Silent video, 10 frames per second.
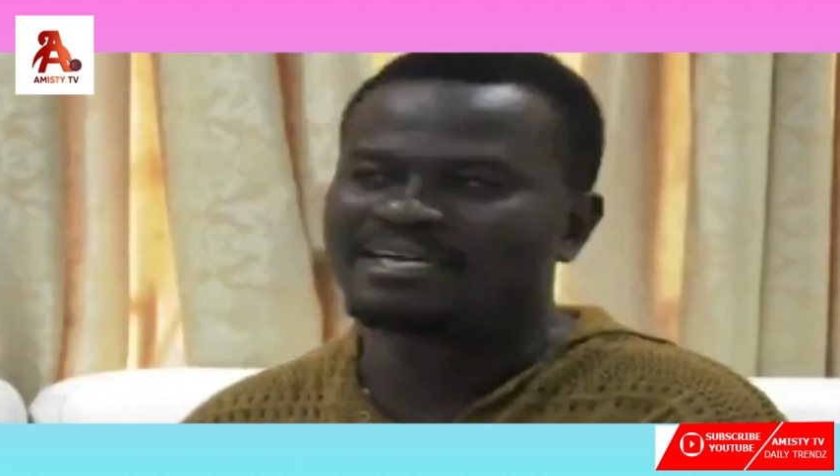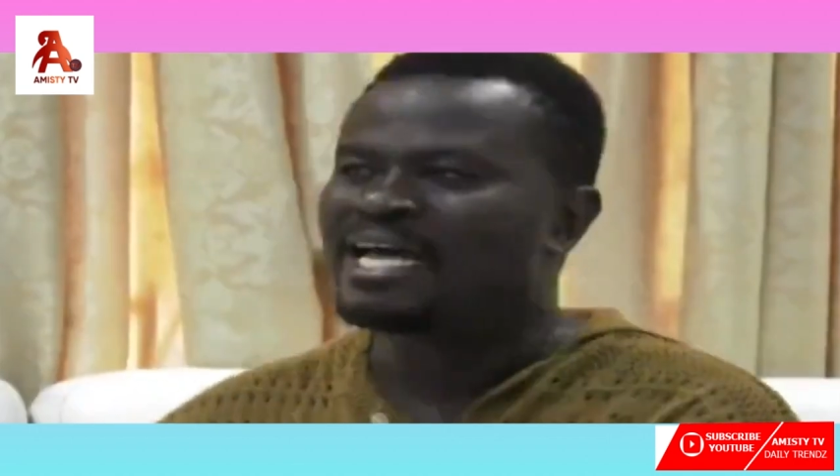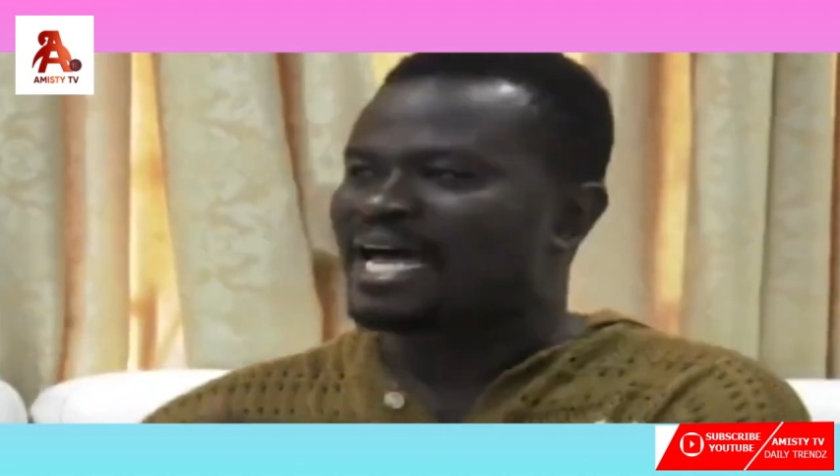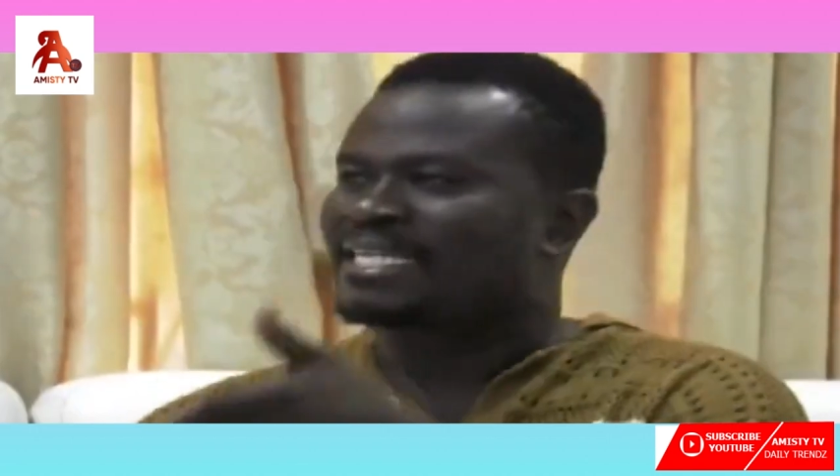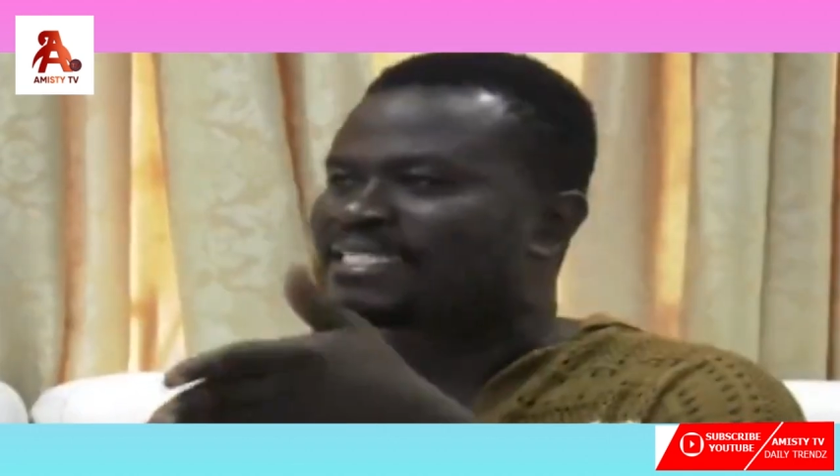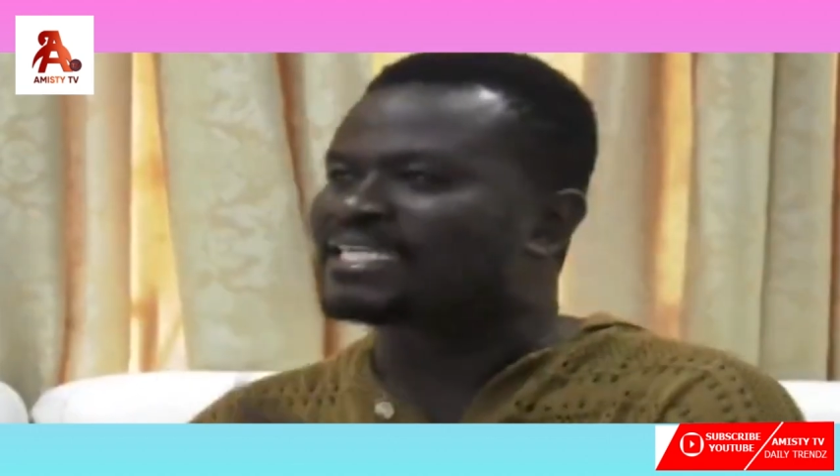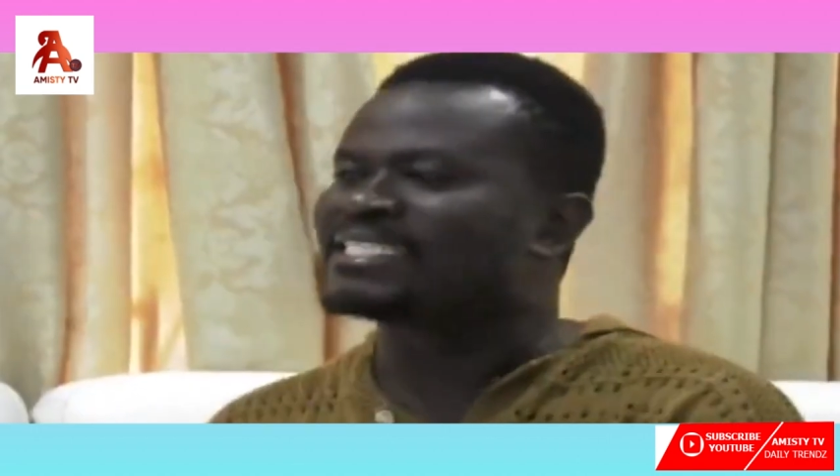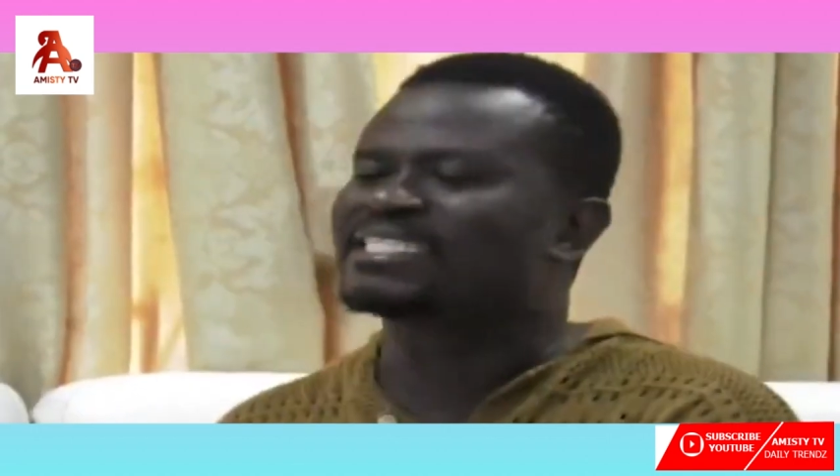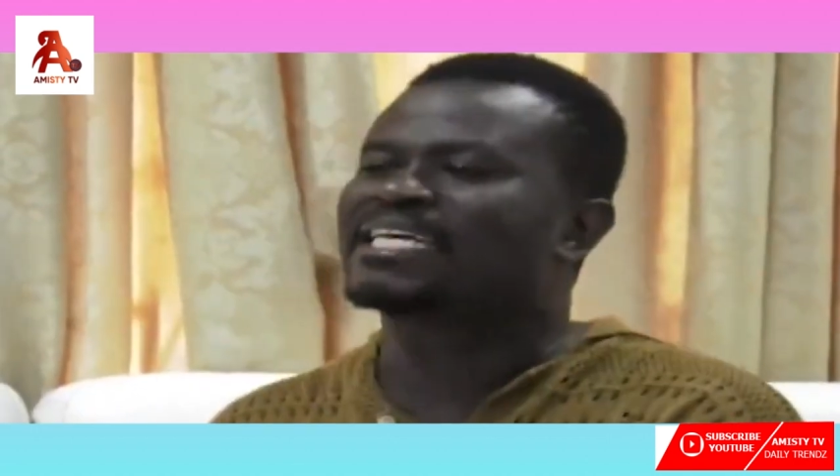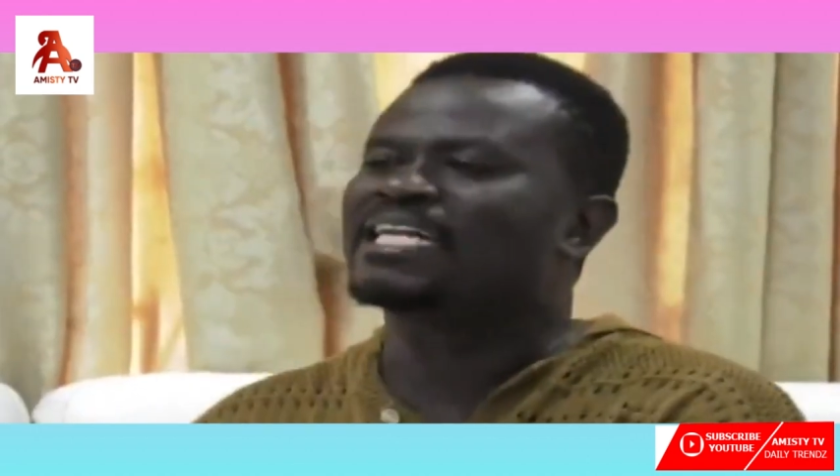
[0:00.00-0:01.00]
So if I
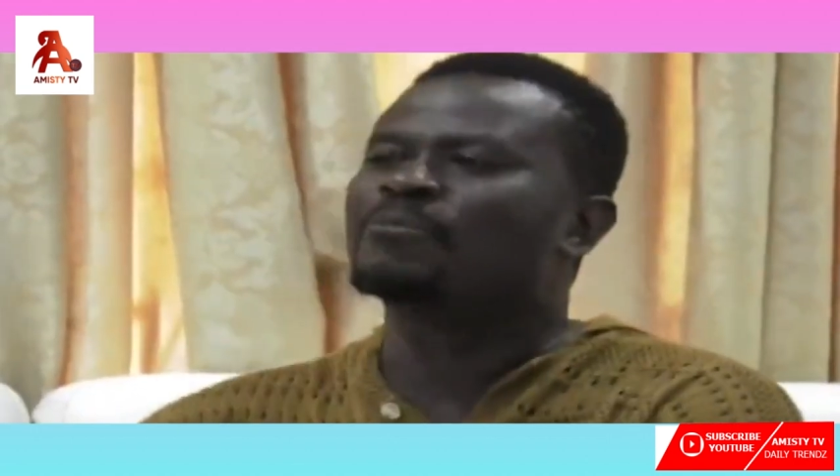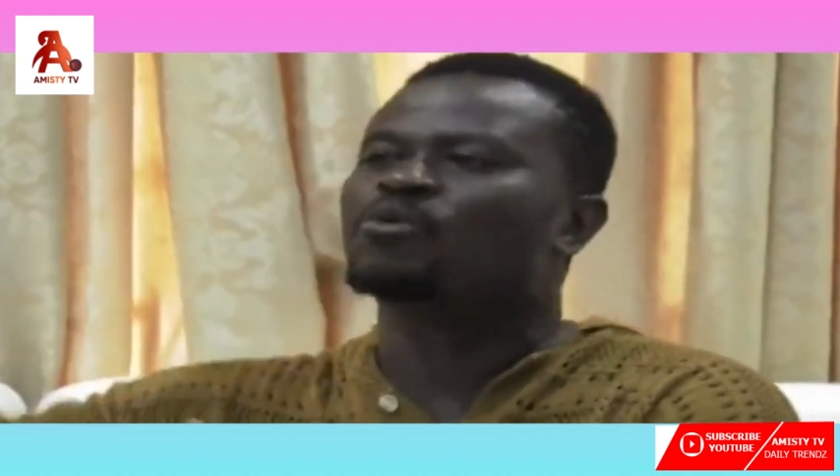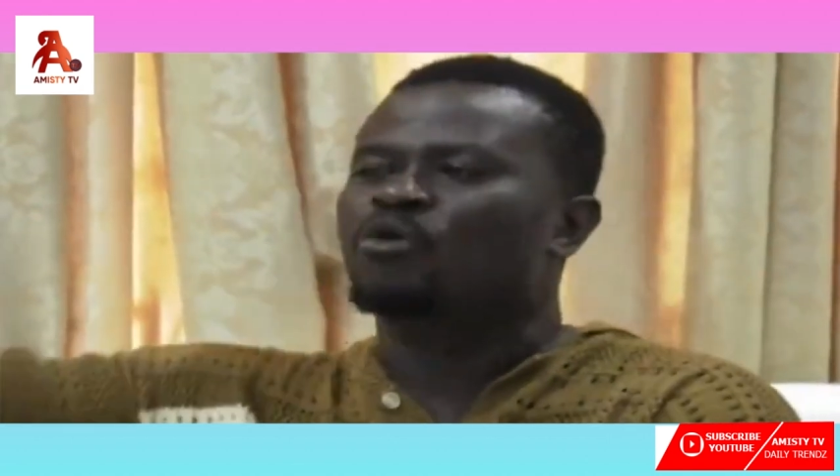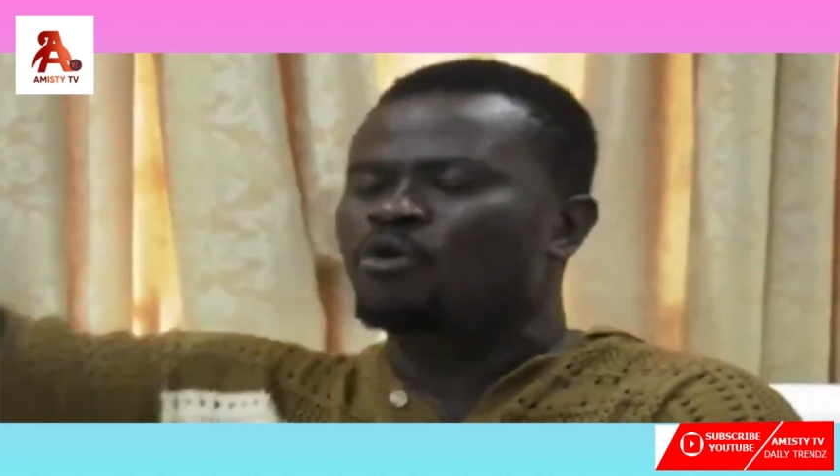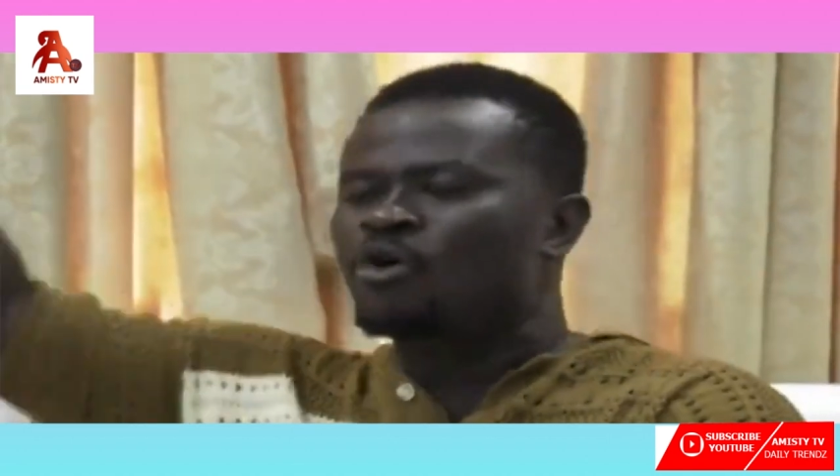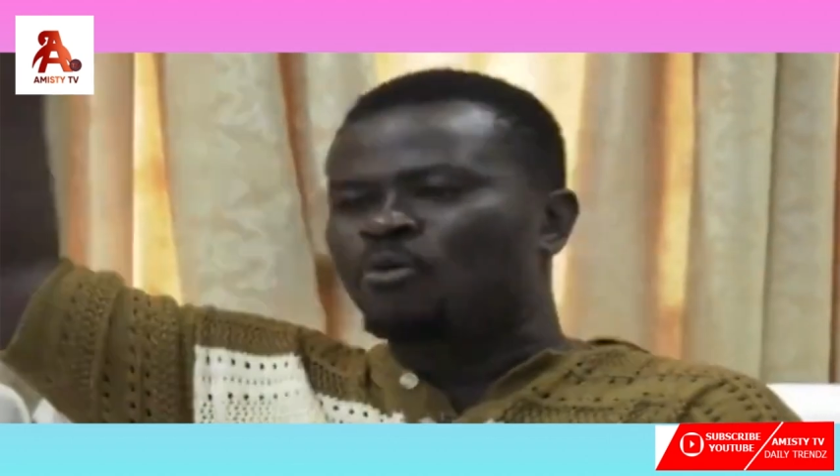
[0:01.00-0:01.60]
was not at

# ASSIGNMENT
Go through the entries above and write them out again exactly, images left behind.

# TASK RESPONSE
Silent video, 10 frames per second.
[0:00.00-0:01.00]
So if I
[0:01.00-0:01.60]
was not at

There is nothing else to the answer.